| TASK TO COMPLETE |
Give the entries below again, word for word, and leave out the images.

SUPPLIED ENTRIES section start

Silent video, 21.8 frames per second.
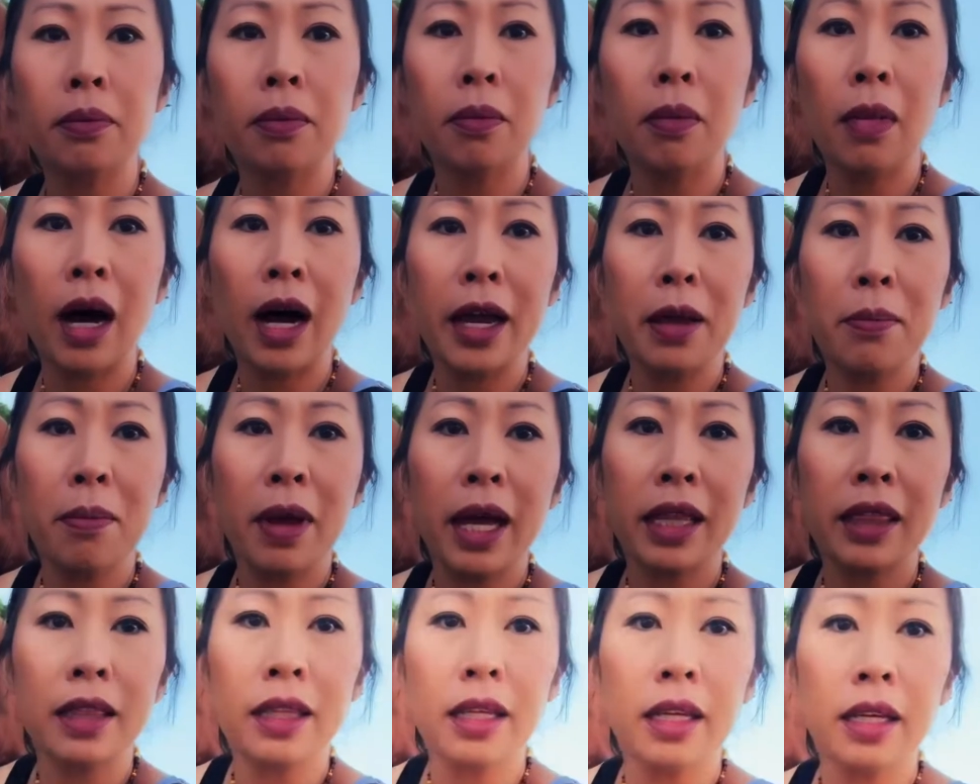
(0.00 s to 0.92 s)
my
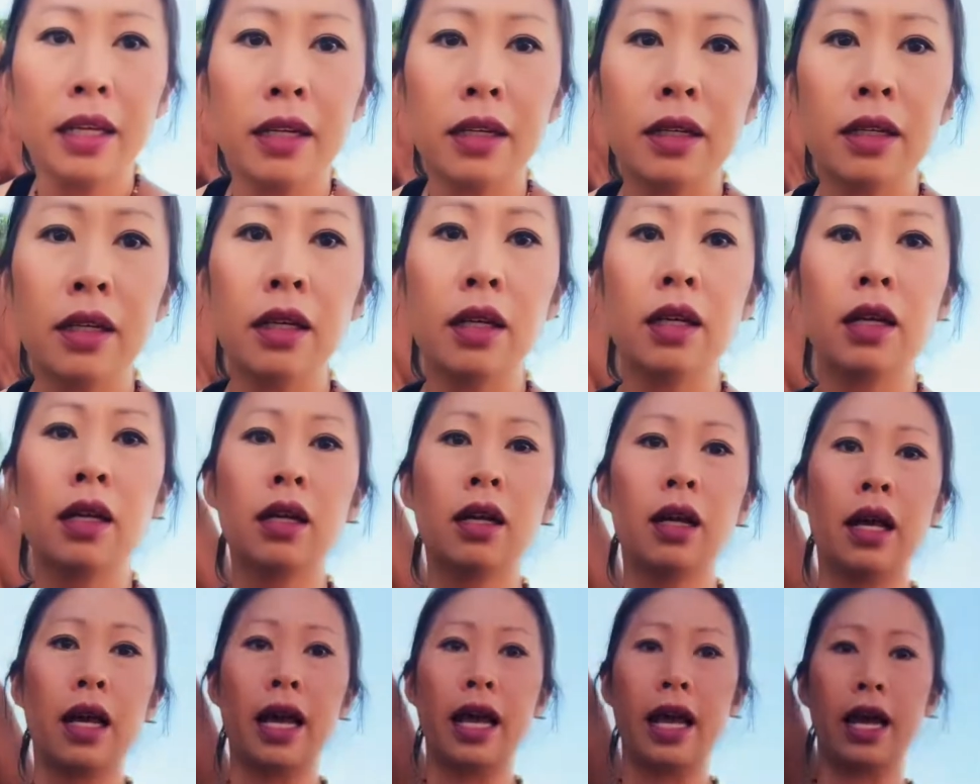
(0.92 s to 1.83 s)
method
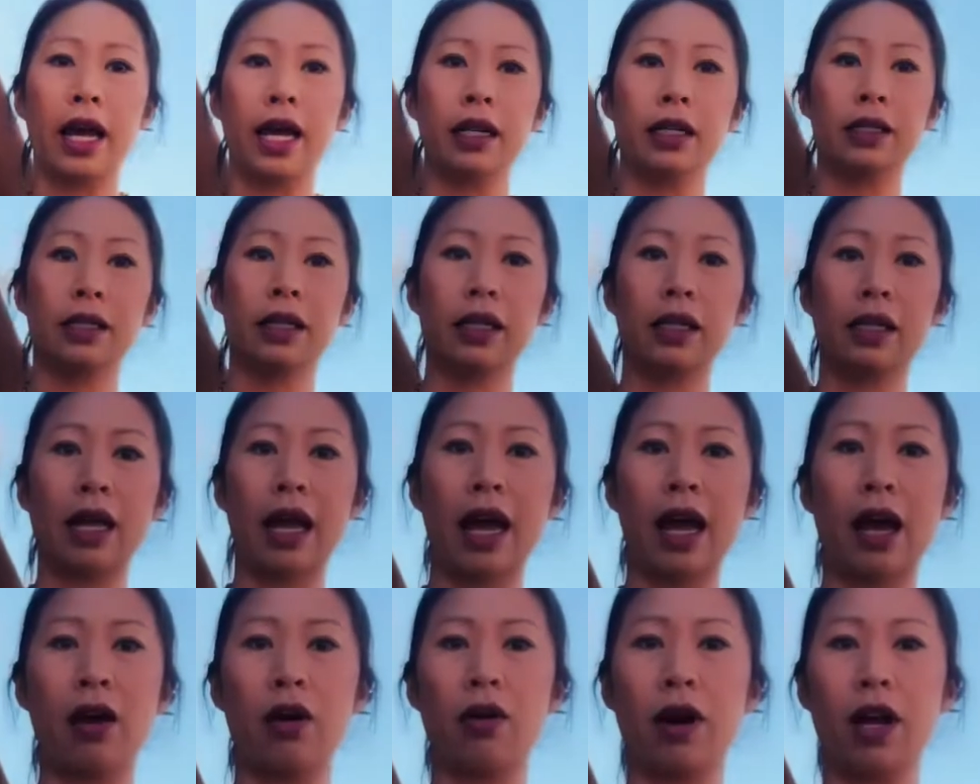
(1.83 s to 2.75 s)
and
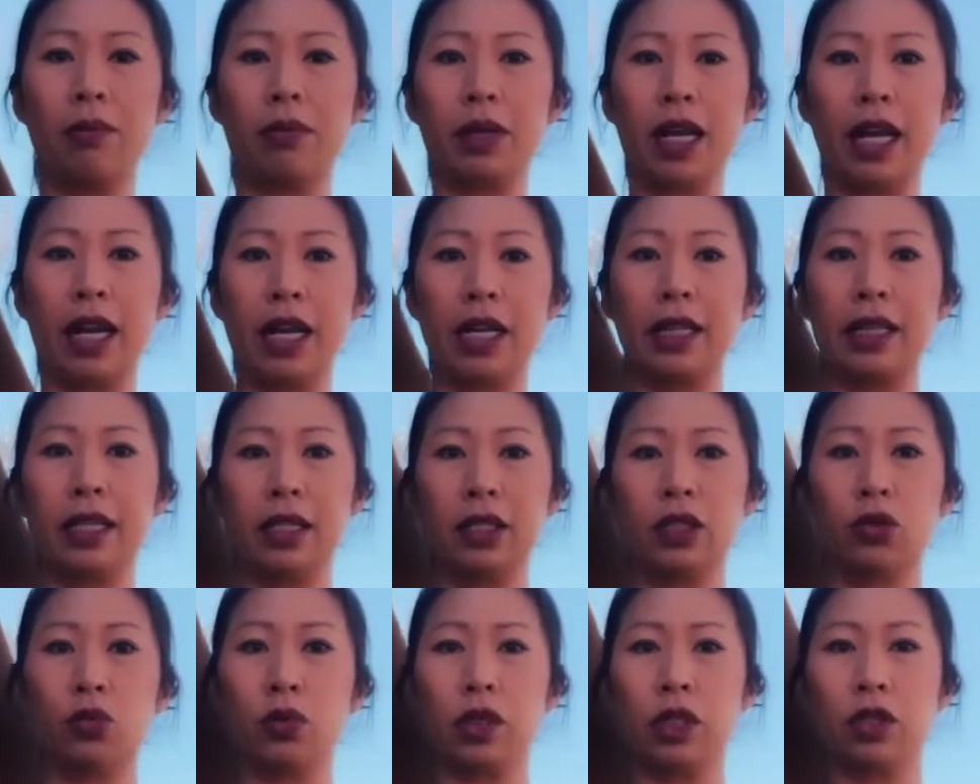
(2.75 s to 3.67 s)
how I'm getting
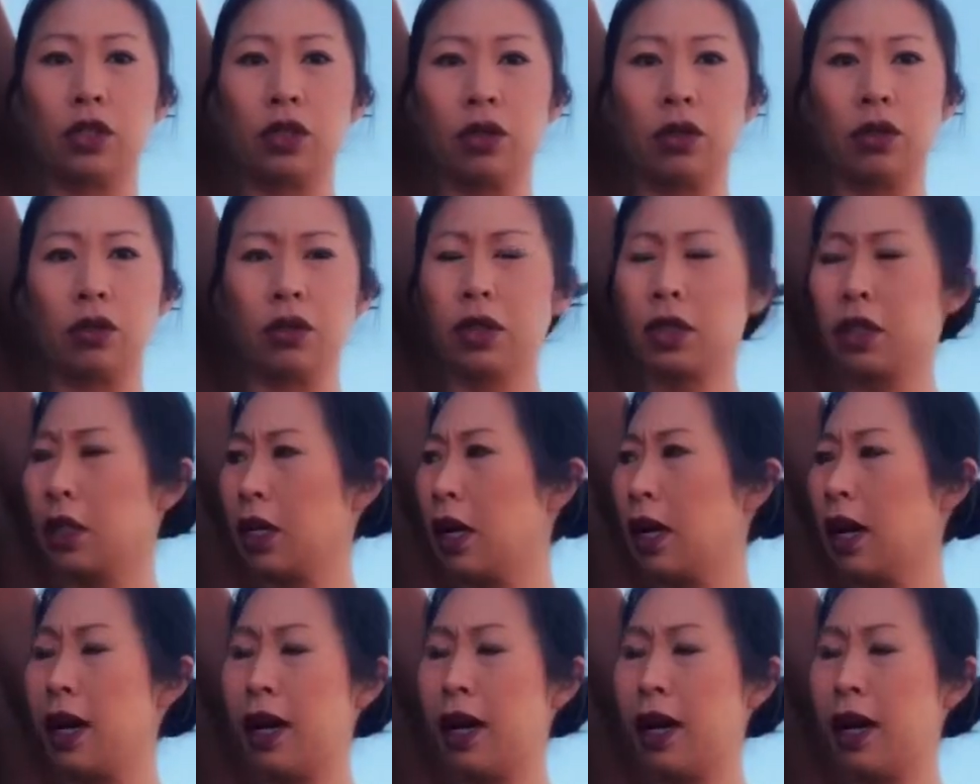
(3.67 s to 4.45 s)
this result.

SUPPLIED ENTRIES section end

| RESULT OF THE EXERCISE |
Silent video, 21.8 frames per second.
(0.00 s to 0.92 s)
my
(0.92 s to 1.83 s)
method
(1.83 s to 2.75 s)
and
(2.75 s to 3.67 s)
how I'm getting
(3.67 s to 4.45 s)
this result.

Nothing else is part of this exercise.